I am wondering why it's so difficult to implement secure auth? Why can frameworks like Laravel or Phoenix just generate auth solutions? Why should I trust them, if everyone is saying I shouldn't roll it myself?

After all, if Laravels or Phoenix generated auth isn't safe, I am the one taking responsibility anyway, no?

To my understanding web auth has been an issue for decades now, why aren't there protocols in place to solve it? Or if they are, why aren't they talked about a lot?

Considering how often I read about auth breaches with the big players in the game (Firebase as an example) I am not comfortable trusting third parties with that task either.

So how is one supposed to do it? There are so many JWT tutorials on youtube, but apparently JWTs aren't safe either. Then there are session cookies, which also aren't safe? Why is that?

I am also not talking about authorization. I specifically mean authentication. If I wanted a micro blog platform where users can log into their accounts and write about stuff, how would I make sure it's secure without having to trust third parties, especially big tech companies who repeatedly prove they cant be trusted over and over again?

Comments

arrowsmith•1y ago
> if Laravels or Phoenix generated auth isn't safe

What makes you think they're not safe? Zillions of successful apps have been built using Laravel and Phoenix and (afaik) no-one has hacked their auth code yet. The code is open-source for anyone to inspect for vulnerabilities. I wouldn't feel unsafe using them.
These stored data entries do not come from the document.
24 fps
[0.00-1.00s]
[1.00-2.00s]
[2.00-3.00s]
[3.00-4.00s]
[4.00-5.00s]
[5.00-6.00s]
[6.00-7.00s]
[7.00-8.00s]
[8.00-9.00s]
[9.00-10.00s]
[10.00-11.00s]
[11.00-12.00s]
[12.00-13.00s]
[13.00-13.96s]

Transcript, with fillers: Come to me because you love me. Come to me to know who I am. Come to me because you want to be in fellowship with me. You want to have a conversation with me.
You seem to misunderstand what it means to "roll your own auth".

"Don't roll your own auth" doesn't mean "use a third-party auth provider". It means "use an existing, expert-made auth solution and don't try to write it yourself."

That can be a third-party provider like Firebase, it can be a code dependency like Rails's Devise, it can be generated by `phx.gen.auth` in Phoenix, it doesn't matter - the point is that you're using a tried-and-tested auth solution written by someone who knows what they're doing.
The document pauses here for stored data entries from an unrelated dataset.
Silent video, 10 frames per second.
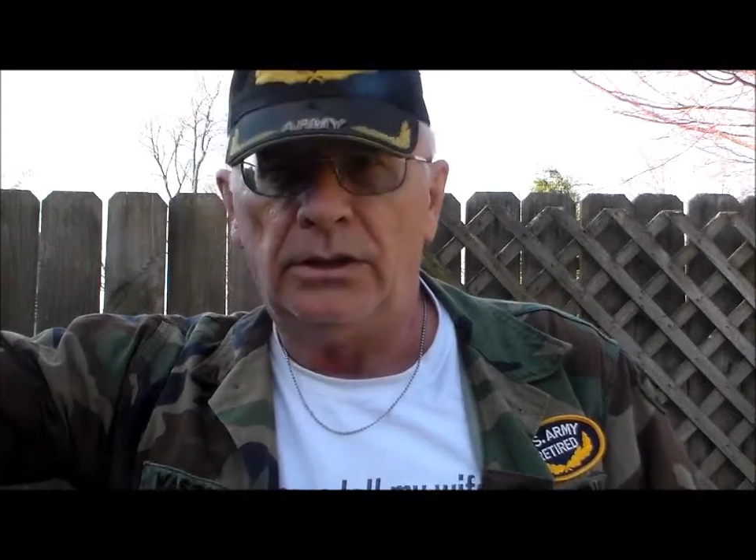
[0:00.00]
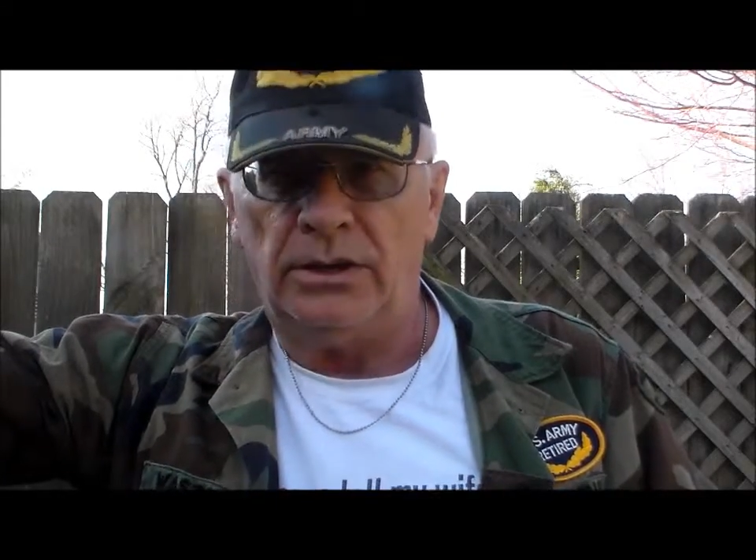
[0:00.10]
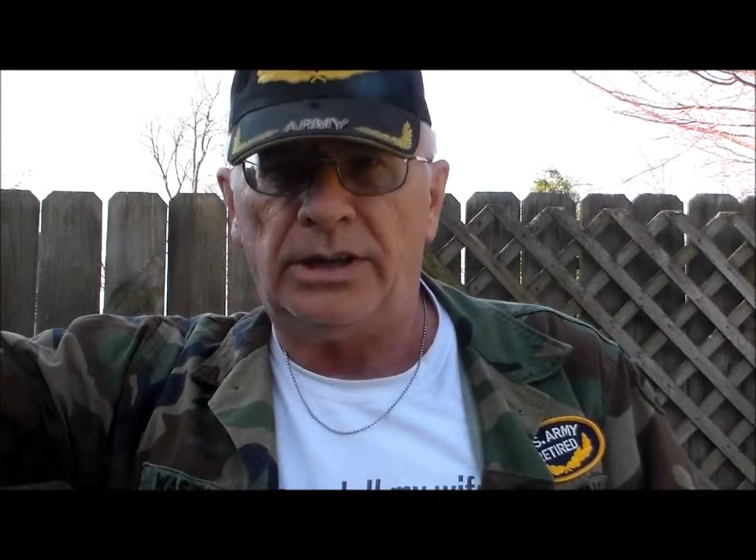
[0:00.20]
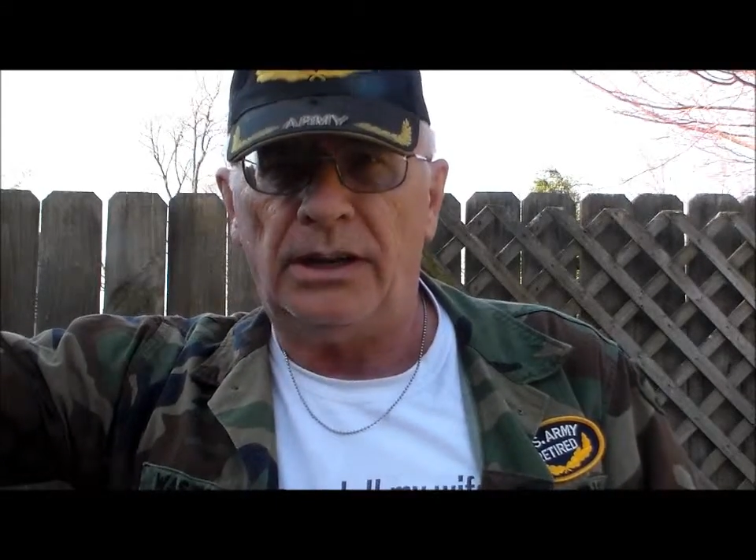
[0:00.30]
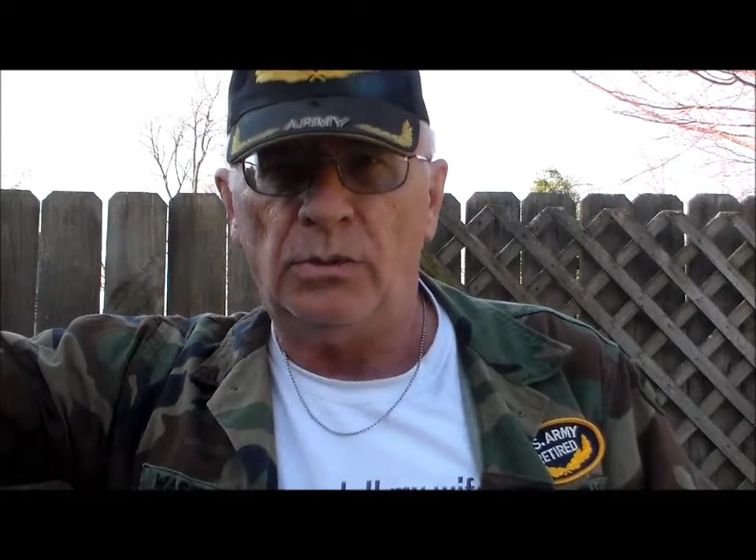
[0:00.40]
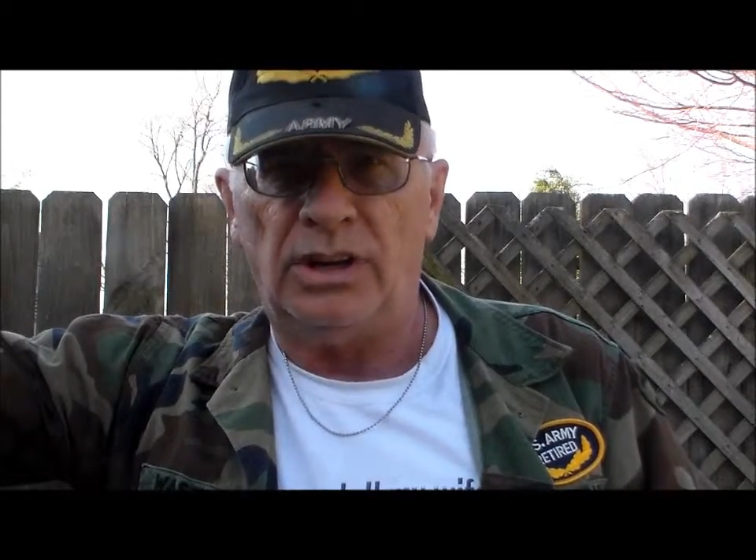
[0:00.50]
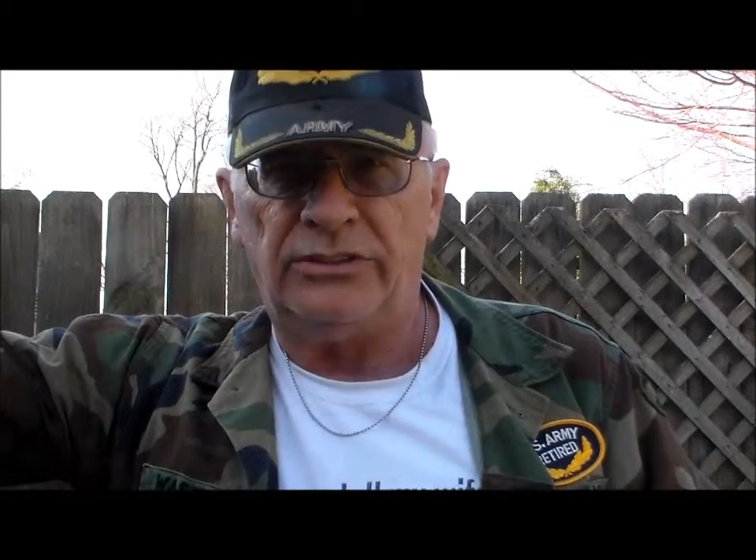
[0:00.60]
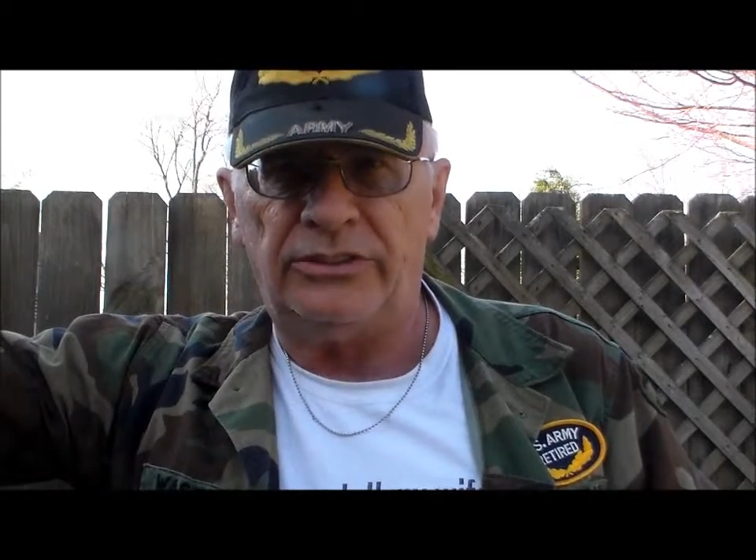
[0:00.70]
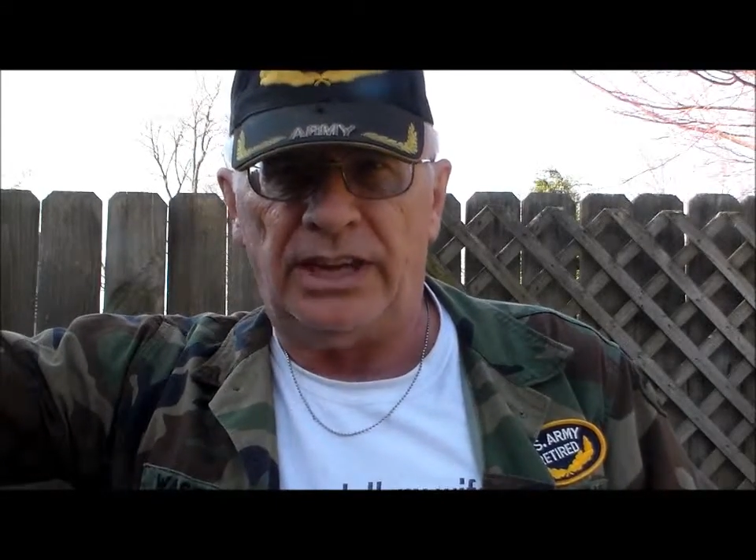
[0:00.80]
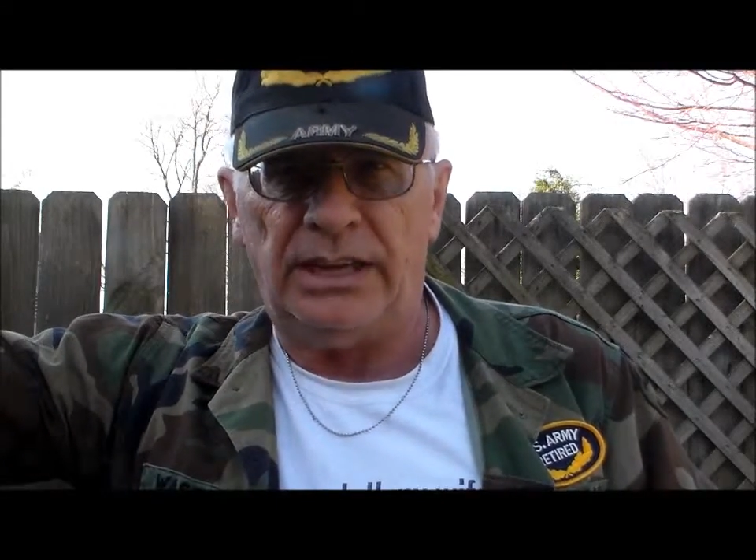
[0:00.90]
cooking
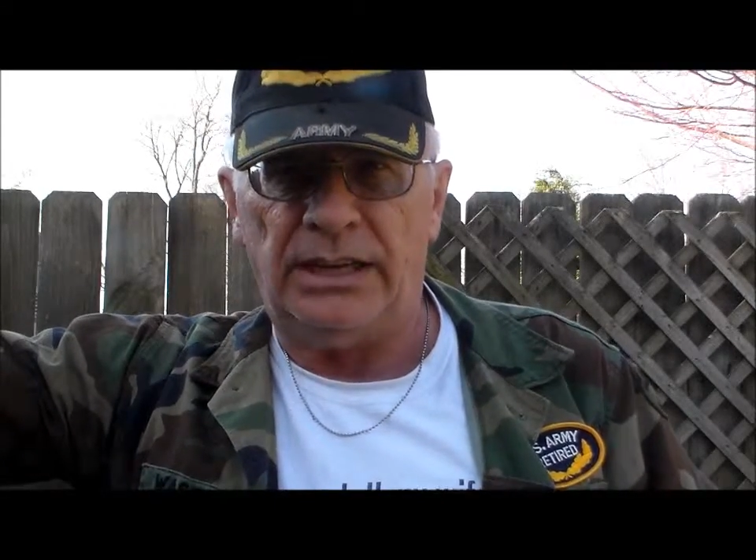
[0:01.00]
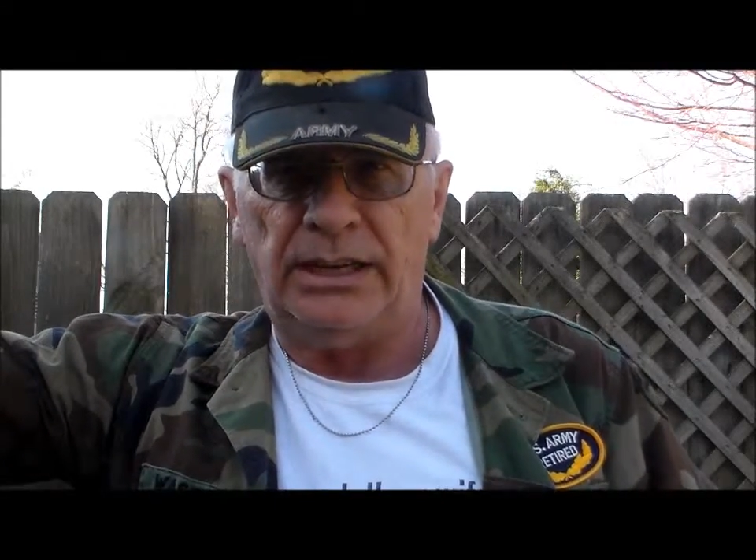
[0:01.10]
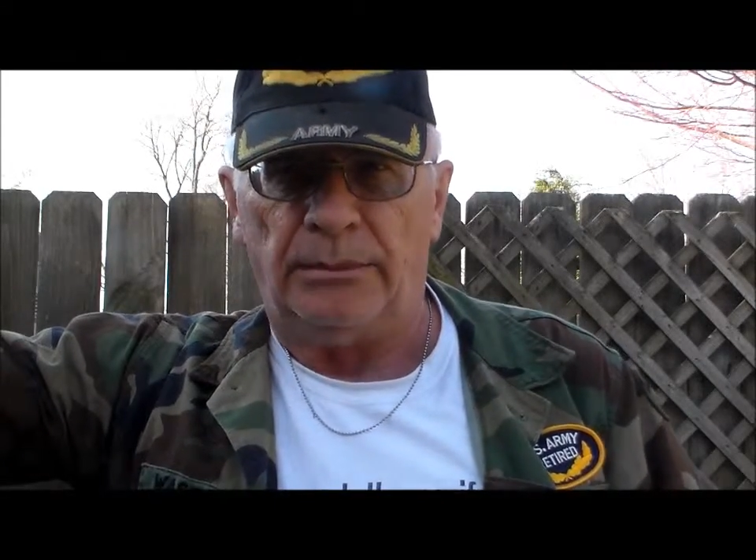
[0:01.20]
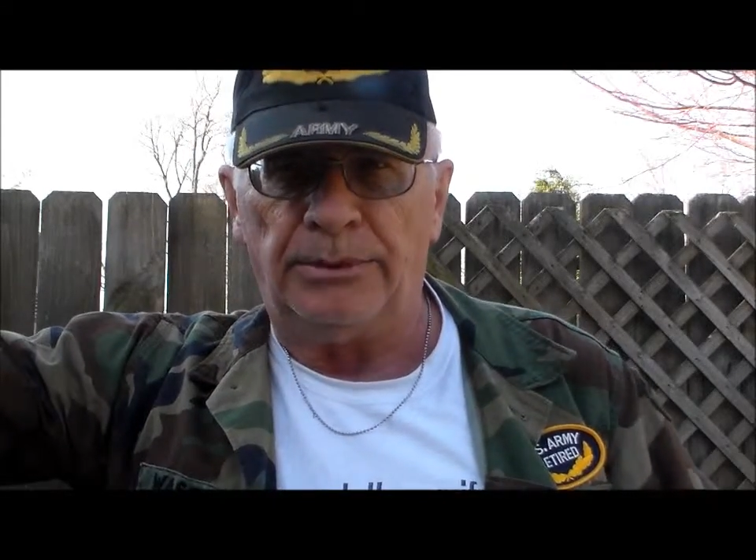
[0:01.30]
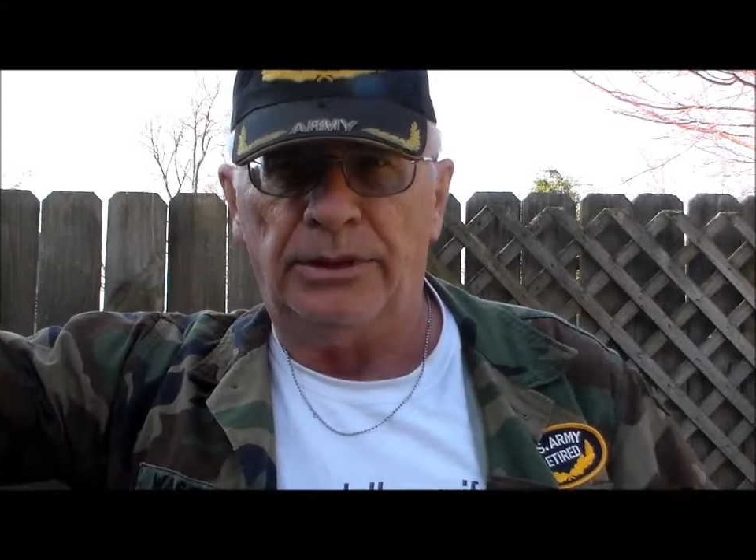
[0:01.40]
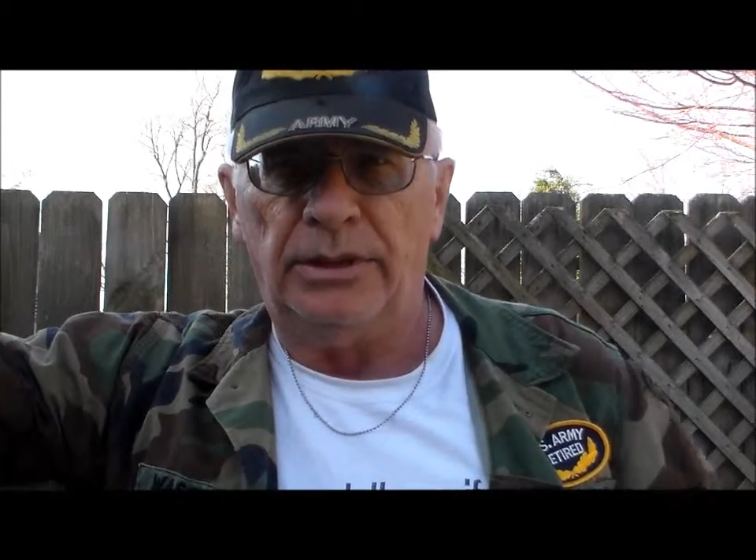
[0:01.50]
while standing up.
Writing your own auth code is generally a bad idea because it's complicated, time-consuming and easy to get wrong. But there are zillions of off-the-shelf solutions you can use that have been created by security experts and battle-tested in thousands of production apps. As far as I'm concerned, web auth is a solved problem.

zwnow•1y ago
Interesting. When I generate auth for Phoenix the API endpoints are not piped through any security pipes. Only the browser endpoints. Why wouldn't I secure my API endpoints? The same kind of requests that are made for browser requests are sent to the API routes, so this is really confusing.
arrowsmith•1y ago
Ah yes. `phx.gen.auth` generates a cookie-based auth system, which is fine for the :browser pipeline but it's not generally what you want for a JSON API.
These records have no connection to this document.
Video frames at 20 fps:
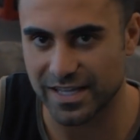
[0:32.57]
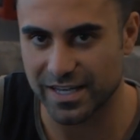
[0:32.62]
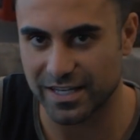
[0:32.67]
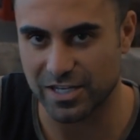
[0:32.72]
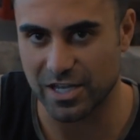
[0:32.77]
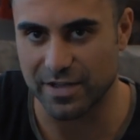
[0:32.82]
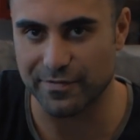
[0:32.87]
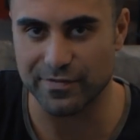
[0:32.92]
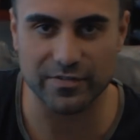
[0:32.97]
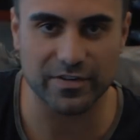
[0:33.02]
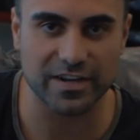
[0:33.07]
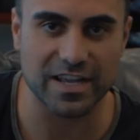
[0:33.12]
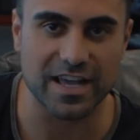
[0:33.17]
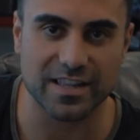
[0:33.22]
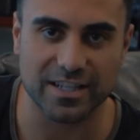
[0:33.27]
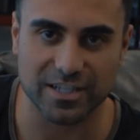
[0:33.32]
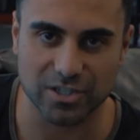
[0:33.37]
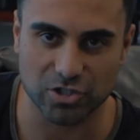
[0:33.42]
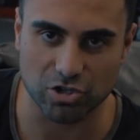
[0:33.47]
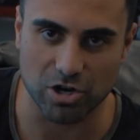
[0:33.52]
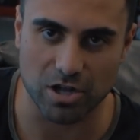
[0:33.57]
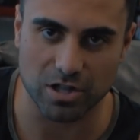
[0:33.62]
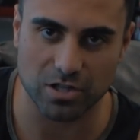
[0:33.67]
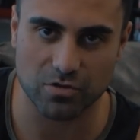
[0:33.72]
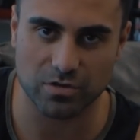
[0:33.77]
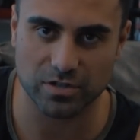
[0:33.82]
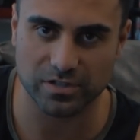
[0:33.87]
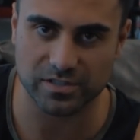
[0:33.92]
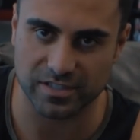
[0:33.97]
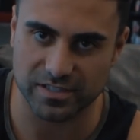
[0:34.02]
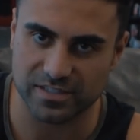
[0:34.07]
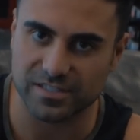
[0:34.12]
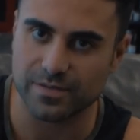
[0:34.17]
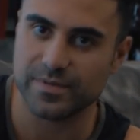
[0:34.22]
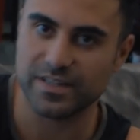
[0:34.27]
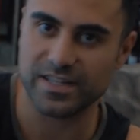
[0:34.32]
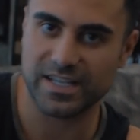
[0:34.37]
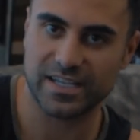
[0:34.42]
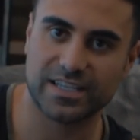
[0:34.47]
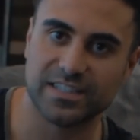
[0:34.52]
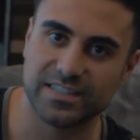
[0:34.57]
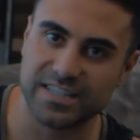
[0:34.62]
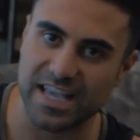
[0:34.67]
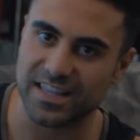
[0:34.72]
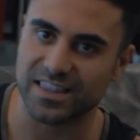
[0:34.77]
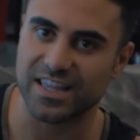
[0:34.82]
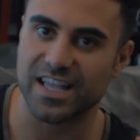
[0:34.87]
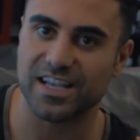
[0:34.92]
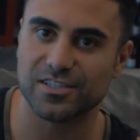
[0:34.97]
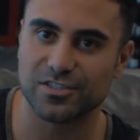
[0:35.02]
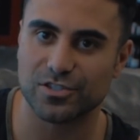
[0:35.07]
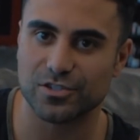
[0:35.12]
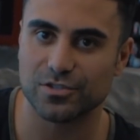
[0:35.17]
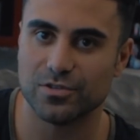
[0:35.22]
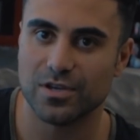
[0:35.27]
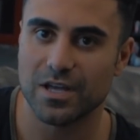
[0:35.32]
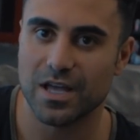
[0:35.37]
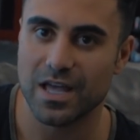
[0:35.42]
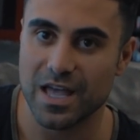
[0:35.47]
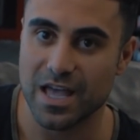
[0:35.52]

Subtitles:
like, have you ever got, like, a trolley horse? Like, somebody, like, dead legs you,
The Phoenix docs include a suggestion for how you can extend `phx.gen.auth` to add token-based authentication to your API: https://hexdocs.pm/phoenix/api_authentication.html

(No, this isn't "rolling your own auth" either, it's using someone else's pre-written auth code.)

johncoltrane•1y ago
> The general consensus among web developers seems to be to just let a third party do it.

Outside of personal projects, third-party auth providers must be audited (think GDPR or PIPL), budget must be allowed, contracts signed, etc. so web developers rarely, if ever, have their say on the matter. The decision is taken long before anyone wrote a single line of code. From a project management perspective, it's an easy trade-off to make: one sprint for integrating Okta versus who knows how many for badly implementing something that requires a level of expertise that no one on the team has reached.

For personal projects, the trade-off is a bit different. Resources are scarce so, even if implementing auth is actually not very complicated(1) and can even be quite fun, there are probably more immediately interesting things to do. So you integrate a third-party solution in a wednesday night and you move on.